Friday, March 31, 2023 10:15am to 11:15am
About this Event
275 Hutchison Rd, Rochester, NY 14620
On Round-Optimal Randomized Consensus Protocols
Abstract: Decentralized systems constitute one of the fundamental paradigm shifts in current technology. At the core of any decentralized system lies a consensus protocol, which maintains a consistent state across different system components. In this talk, we introduce a new way to design randomized consensus protocols, and achieve for the first time a protocol with the optimal trade-off between the latency (measured as the number of rounds) and its probability of failure, solving a problem that was open for more than three decades. The protocol is conceptually very simple and decreases the probability of failure by more than a constant factor per round.

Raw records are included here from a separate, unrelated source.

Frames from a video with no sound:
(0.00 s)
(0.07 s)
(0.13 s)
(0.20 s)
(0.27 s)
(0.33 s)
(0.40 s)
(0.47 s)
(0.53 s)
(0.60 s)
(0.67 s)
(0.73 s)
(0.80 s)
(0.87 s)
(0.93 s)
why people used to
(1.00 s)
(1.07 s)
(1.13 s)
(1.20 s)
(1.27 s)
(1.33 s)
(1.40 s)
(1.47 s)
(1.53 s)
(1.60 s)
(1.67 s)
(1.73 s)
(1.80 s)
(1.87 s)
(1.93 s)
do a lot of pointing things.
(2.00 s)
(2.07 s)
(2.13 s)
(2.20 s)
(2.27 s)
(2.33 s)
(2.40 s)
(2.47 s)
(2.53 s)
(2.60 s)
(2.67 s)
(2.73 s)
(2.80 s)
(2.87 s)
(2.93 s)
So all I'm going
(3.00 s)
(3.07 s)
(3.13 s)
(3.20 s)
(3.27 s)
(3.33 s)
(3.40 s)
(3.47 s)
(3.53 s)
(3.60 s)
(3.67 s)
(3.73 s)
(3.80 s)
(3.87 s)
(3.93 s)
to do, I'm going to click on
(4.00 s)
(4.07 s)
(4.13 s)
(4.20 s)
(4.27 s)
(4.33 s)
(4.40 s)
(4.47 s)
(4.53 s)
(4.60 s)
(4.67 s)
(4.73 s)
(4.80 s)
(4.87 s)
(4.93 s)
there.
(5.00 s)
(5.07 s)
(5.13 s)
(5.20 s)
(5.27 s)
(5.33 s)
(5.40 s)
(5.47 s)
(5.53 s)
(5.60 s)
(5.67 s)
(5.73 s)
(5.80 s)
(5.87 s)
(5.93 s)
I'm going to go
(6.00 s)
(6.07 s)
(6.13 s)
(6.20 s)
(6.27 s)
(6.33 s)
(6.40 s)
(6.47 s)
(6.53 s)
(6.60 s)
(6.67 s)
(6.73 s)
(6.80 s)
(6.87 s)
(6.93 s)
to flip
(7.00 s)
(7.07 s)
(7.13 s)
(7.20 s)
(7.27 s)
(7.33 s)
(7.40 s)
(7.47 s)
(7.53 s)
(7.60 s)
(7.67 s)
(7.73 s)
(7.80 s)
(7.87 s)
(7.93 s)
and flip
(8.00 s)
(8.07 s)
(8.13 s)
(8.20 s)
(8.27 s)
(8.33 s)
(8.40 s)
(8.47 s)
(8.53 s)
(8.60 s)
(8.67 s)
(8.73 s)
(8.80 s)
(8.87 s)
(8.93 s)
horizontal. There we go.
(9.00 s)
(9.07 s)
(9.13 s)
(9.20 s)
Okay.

Bio: Chen-Da Liu Zhang is currently a Post Doctoral Fellow in the Cryptography and Information Security (CIS) Laboratory at NTT Research. Before that, he spent a year as a Post Doctoral Fellow at Carnegie Mellon University. He completed his Ph.D. in the Cryptography and Information Security group at ETH Zurich. He holds a master's degree in computer science from ETH Zurich, and two bachelor degrees in computer science and mathematics from Universidad Autónoma Madrid. His research interests revolve around building secure distributed systems. As such, his areas of expertise encompass both Cryptography and Distributed Computing. In particular, his interests include the areas of multi-party computation, consensus, blockchain, provable composable security, and secure quantum computation.